A block of mass 2 kg is placed on inclined rough surface AC (as shown in figure) of coefficient of friction $\mathrm{\mu }$. If g = 10 ms^-2, the net force (in N) on the block will be :

Consider a block of mass 2 kg placed on an inclined rough surface AC. The coefficient of friction for the surface is given as μ = 1/3. We need to calculate the net force acting on the block.

Since the block of mass 2 kg is placed on an inclined rough surface AC, two main forces act on it: the component of gravitational force along the incline and the frictional force opposing the motion.
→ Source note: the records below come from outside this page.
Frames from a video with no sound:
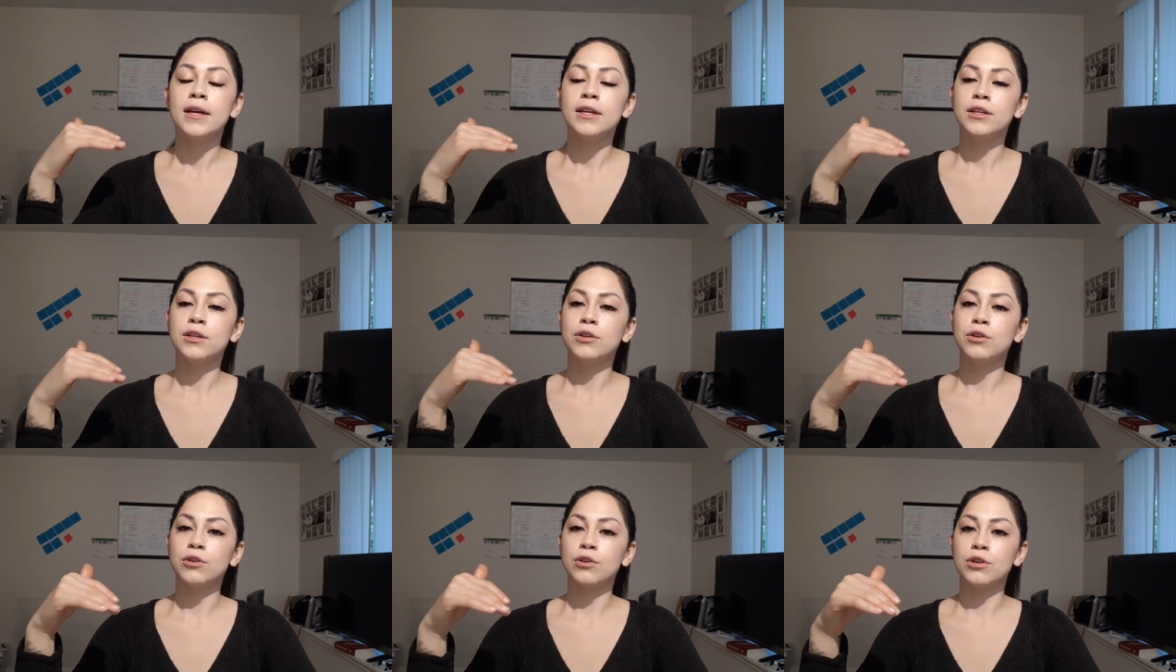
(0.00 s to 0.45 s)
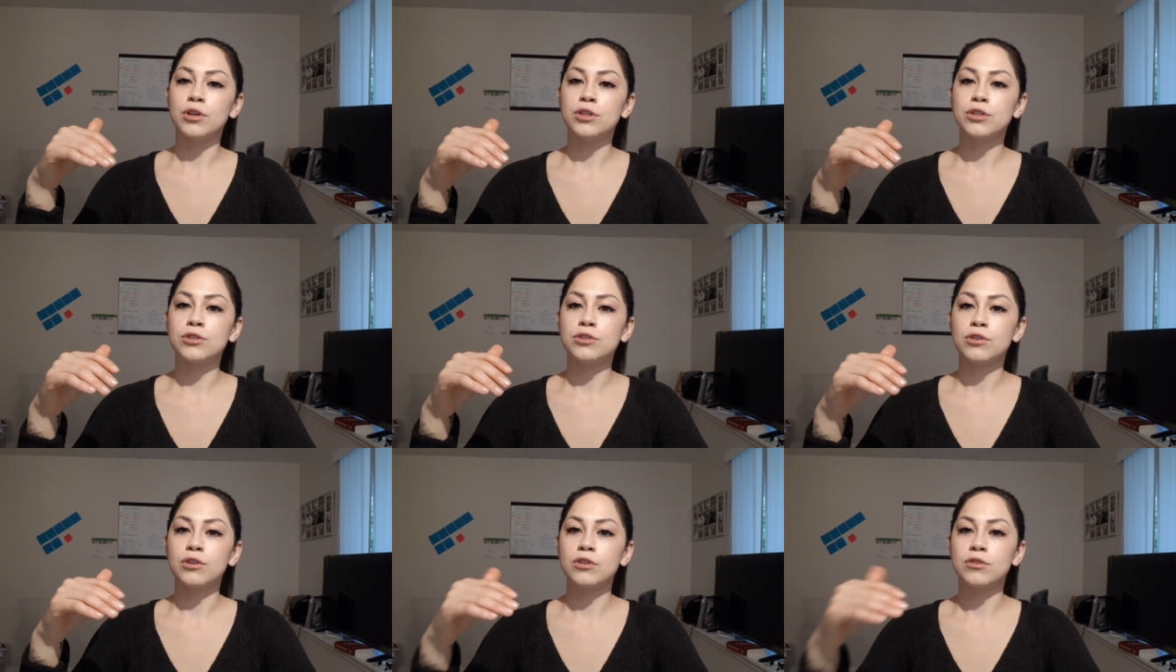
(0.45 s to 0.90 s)
Your
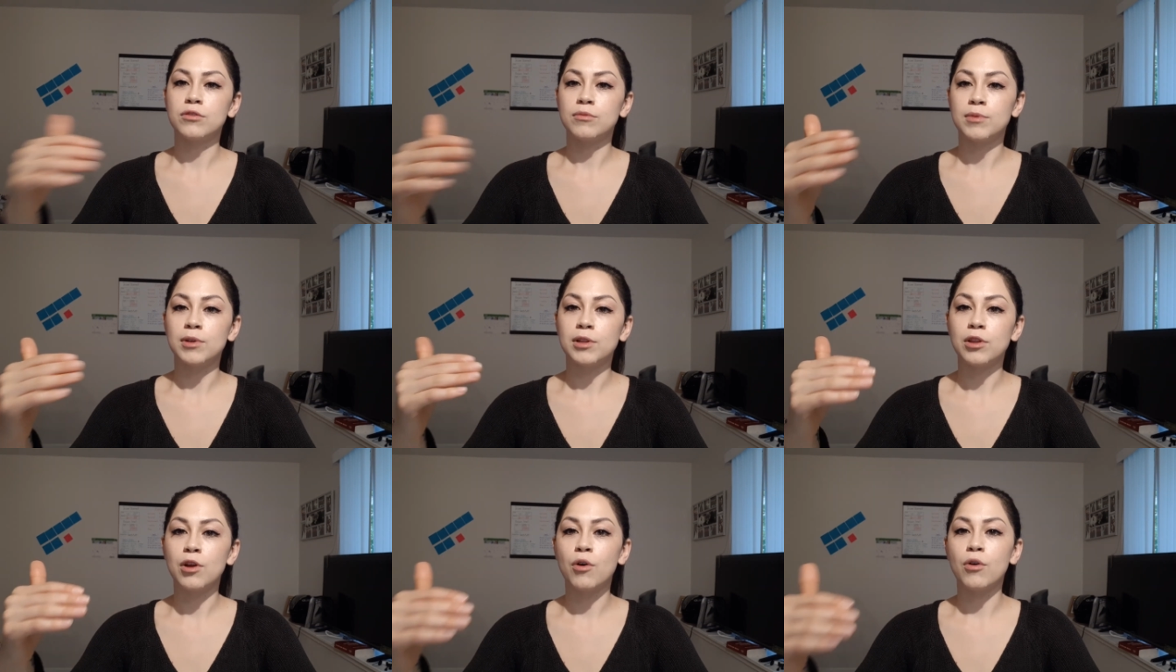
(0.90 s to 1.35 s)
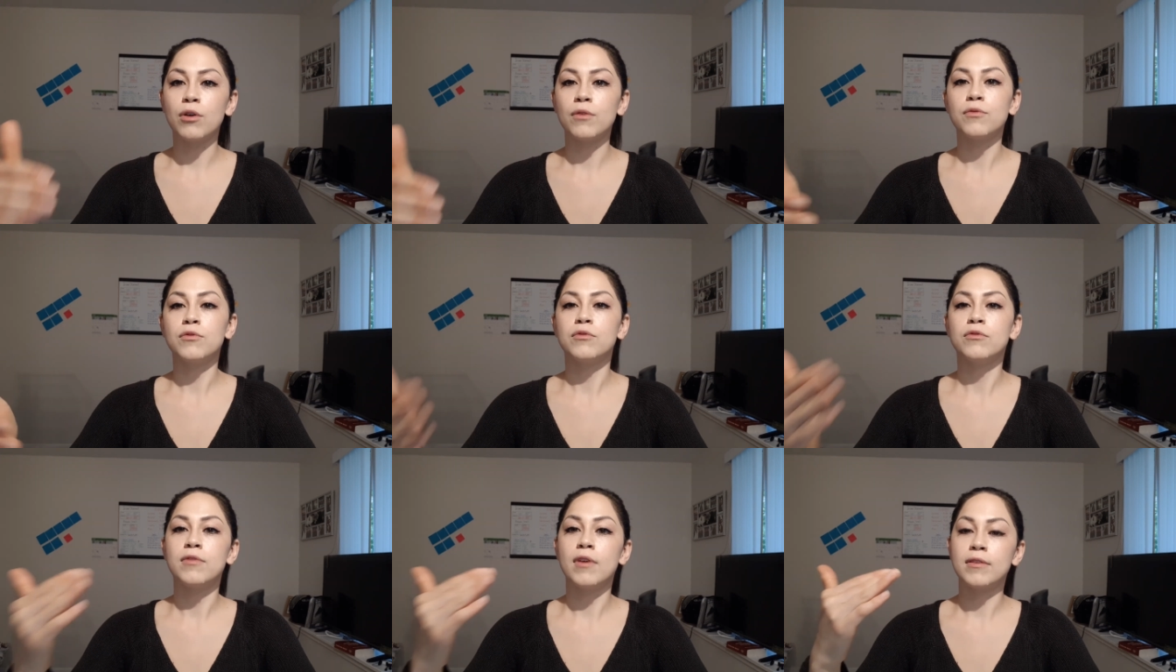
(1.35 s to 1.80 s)
insurance will be lower
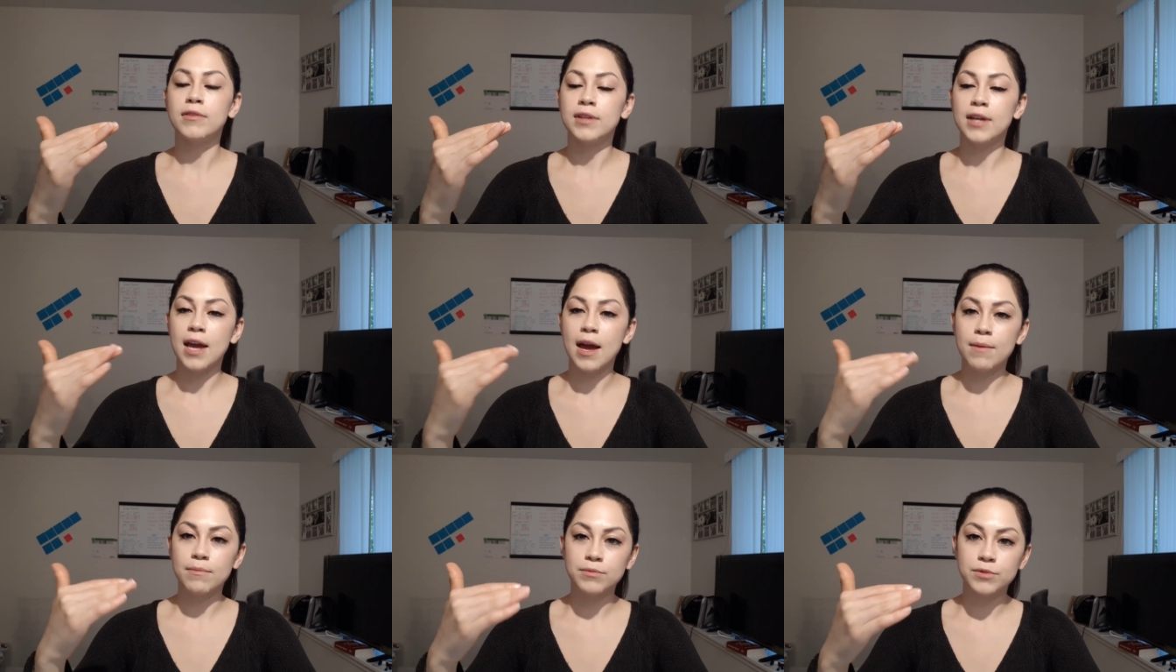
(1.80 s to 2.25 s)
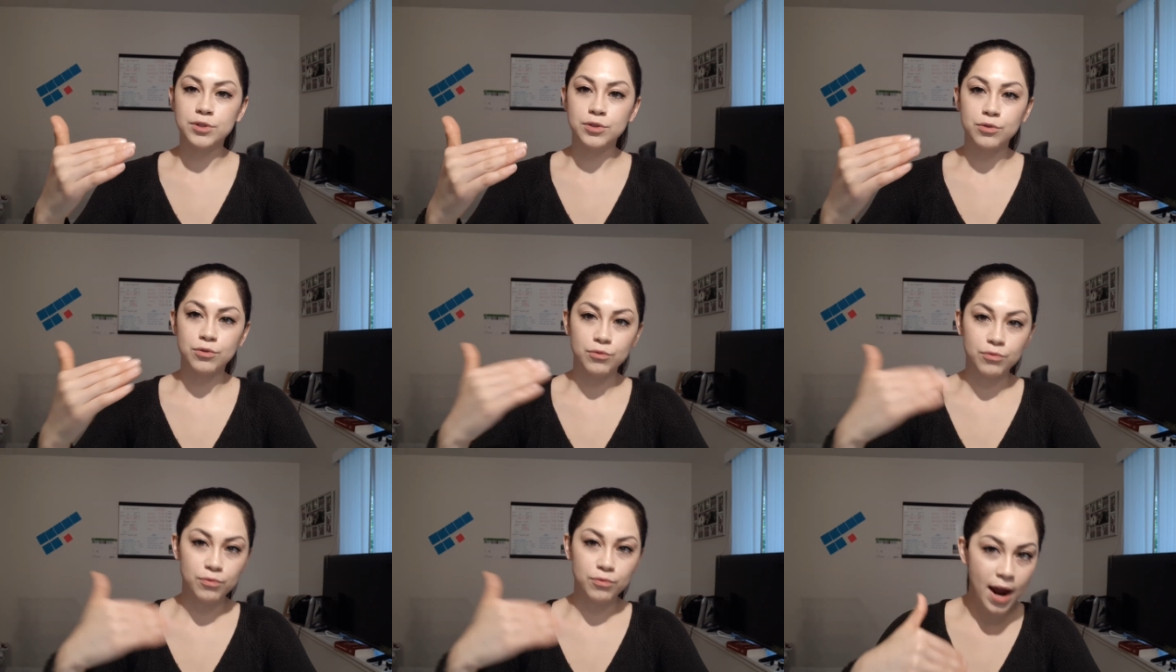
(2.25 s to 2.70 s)
if you've done the M
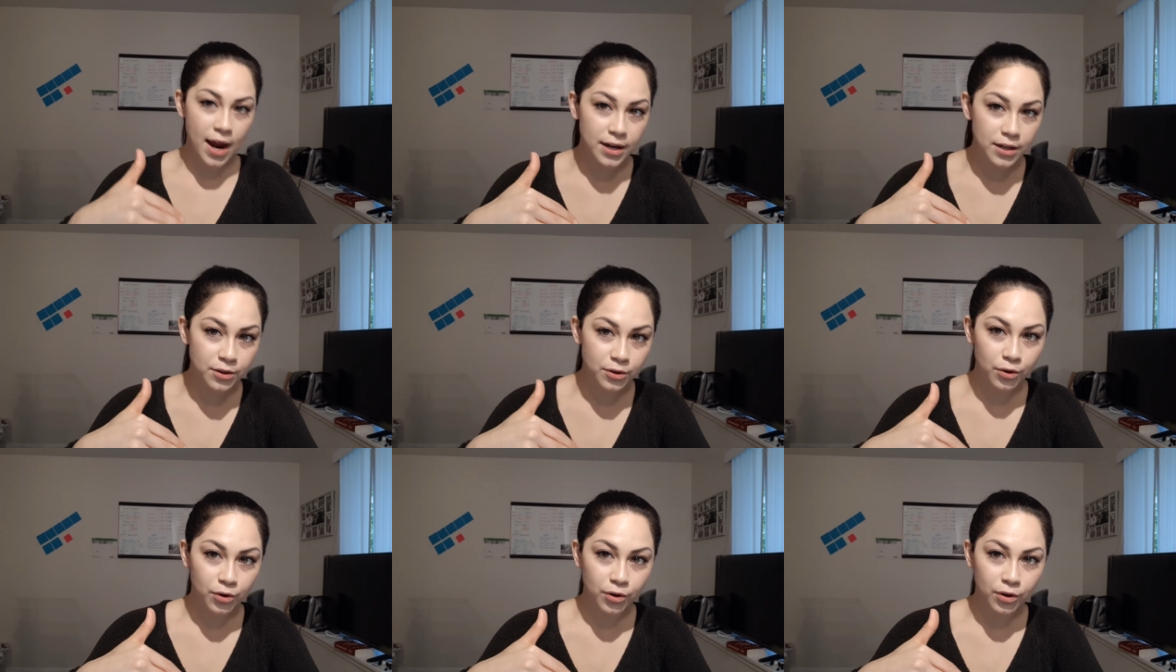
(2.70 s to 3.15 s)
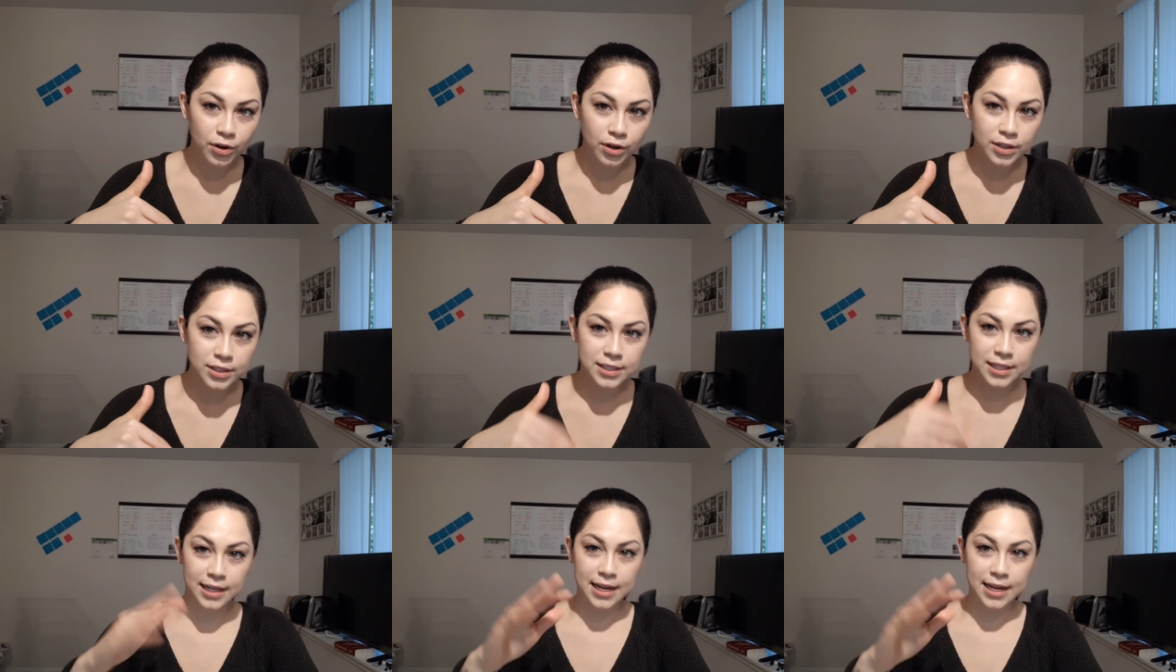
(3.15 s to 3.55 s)
two riding course,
The gravitational force component is calculated as:

F = mg sin 30°

The frictional force opposing the motion is calculated as:

Friction Force = μmg cos 30°

Since the block of mass 2 kg is placed on an inclined rough surface AC, the net force acting on the block can be calculated by subtracting the frictional force from the gravitational component:

Net Force (F) = mg sin 30° - μmg cos 30°

Substituting the given values:

F = (2)(10)(1/2) - (1/3)(2)(10)(√3/2)

Simplifying the calculations:

F = 10 - (10√3 / 3)

Since √3 ≈ 1.732, the calculation becomes:

F = 10 - (10 × 1.732 / 3)

F = 10 - 5.77

F ≈ 0

Therefore, when a block of mass 2 kg is placed on an inclined rough surface AC, the net force acting on the block becomes zero. This implies that the block will remain in equilibrium without any net movement.

To conclude, a block of mass 2 kg placed on an inclined rough surface AC experiences a net force of zero due to the balance between the gravitational component and the frictional force.